From Schweser: “There are two offsetting effects. A higher discount rate will decrease the PBO, but the product of the lower PBO and the higher discount rate will usually result in lower interest cost (makes sense). In mature plans where interest cost is high relative to service cost, interest cost may actually increase because the PBO declines only slightly. This occurs because the product of the slightly lower PBO and the higher discount rate now result in a higher interest cost. (Huh?) In fact, the increase in the interest cost may be large enough, in rare cases, to completely offset the lower current service cost and actually increase pension expense.” Can some one explain this to me in understandable terms? -Richard

Great question and the CFAI texts one has one line on this. I think it just has to do with the time remaining till payout of the obligation…since there isn’t a lot of time left for the increase in the Discount Rate to have an impact, it may increase the interest costs which is based off of DR*PBO at beginning of year.
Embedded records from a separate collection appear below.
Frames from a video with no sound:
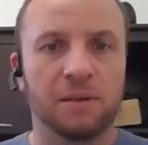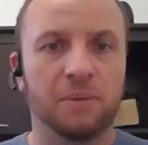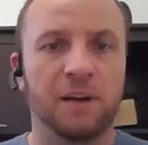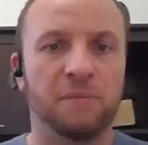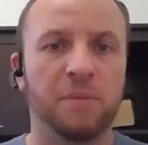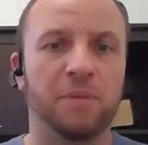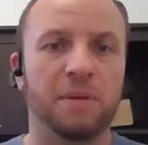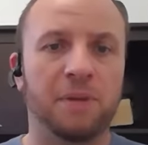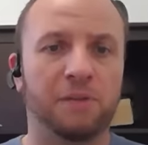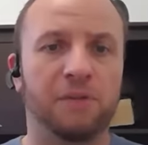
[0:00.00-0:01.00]
We have people
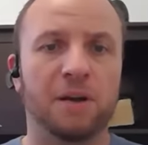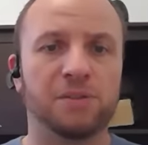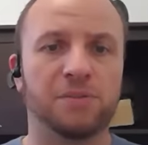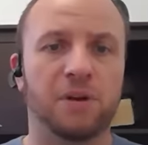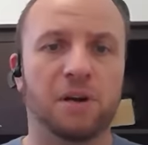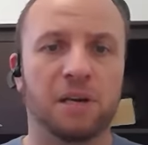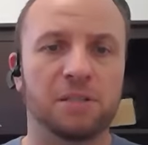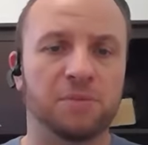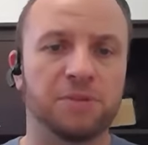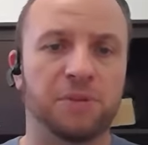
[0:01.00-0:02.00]
that make files for our
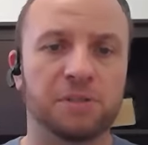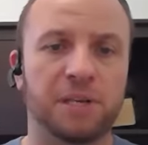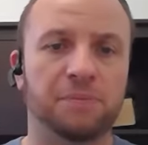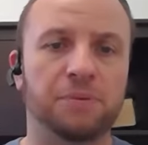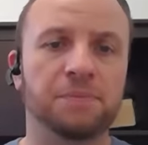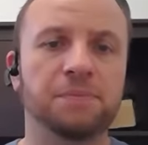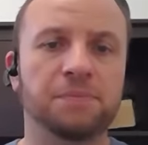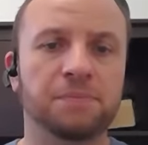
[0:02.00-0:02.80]
customers, for example.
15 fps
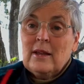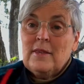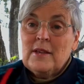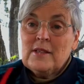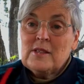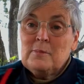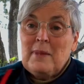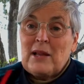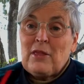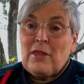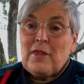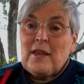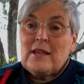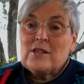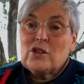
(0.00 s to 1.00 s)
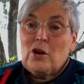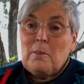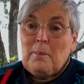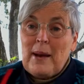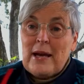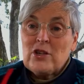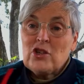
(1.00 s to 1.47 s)
This month is
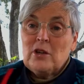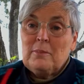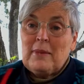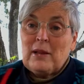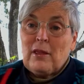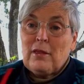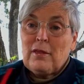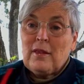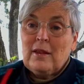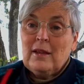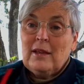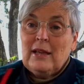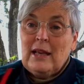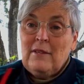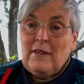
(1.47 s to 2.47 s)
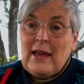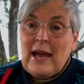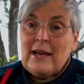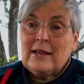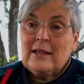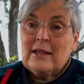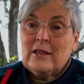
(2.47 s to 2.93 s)
Compassion Month in the
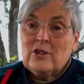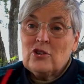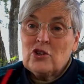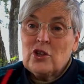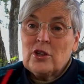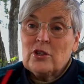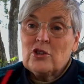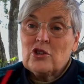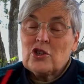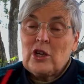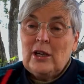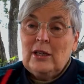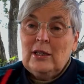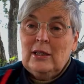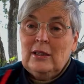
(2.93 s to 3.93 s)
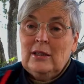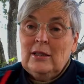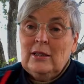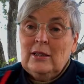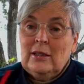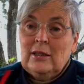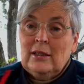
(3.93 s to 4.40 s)
Anglican Church,
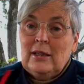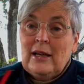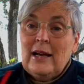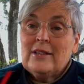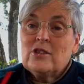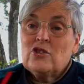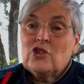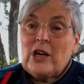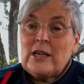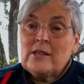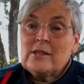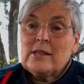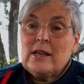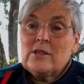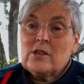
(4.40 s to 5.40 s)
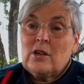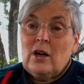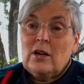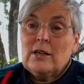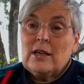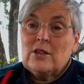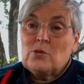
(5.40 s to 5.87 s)
and just as
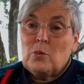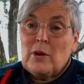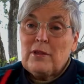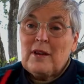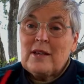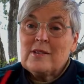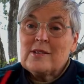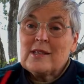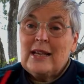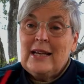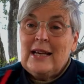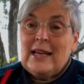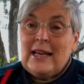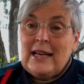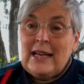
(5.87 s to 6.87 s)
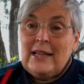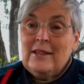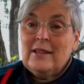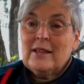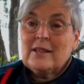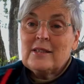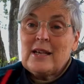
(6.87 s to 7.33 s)
God is with us
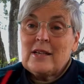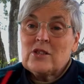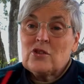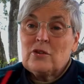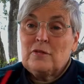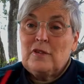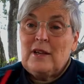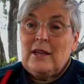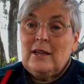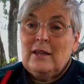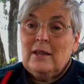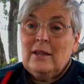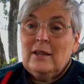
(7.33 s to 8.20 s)
in the catastrophe,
In a mature plan – lots of people have already made it into the plan. a change of discount rate would reduce the corresponding PBO (due to service cost) only slightly. but the corresponding interest cost on the high PBO (since it is based on the older beginning balance of PBO and the older discount rate as well) would be high. So Service Cost change would be low, interest cost change would be high. this is what they mean. at least get the concept - that even though interest cost reduces - the reduction is a. marginal. b. change in interest cost happens 1 year later - when the new PBO and the new discount rate kick in. the exact numbers - whether change in the PBO (reduction due to service cost) is more, or change in interest cost is more - all depends on numbers. But in the general scenario - interest cost is usually lower than PBO - so it will reduce PBO – not end up offsetting that reduction in service cost = increase in interest cost.
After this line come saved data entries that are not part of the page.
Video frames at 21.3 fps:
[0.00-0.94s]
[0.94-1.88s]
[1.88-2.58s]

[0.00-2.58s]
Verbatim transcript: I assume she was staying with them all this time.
I think what they’re getting at is that the increase in interest cost (because it’s a function of the size of the PBO which is going to be relatively large in a mature plan) is going to dwarf the savings from the service cost. So it’s like if you raise the discount rate by 1% and it saves you a $1 on service cost given your assumptions. If your PBO is a very unmature $10 you’re ahead of the game because your 1 savings only costs an extra .10 in interest cost but if your PBO is a very mature $1,000 then you just spent $10 to save $1.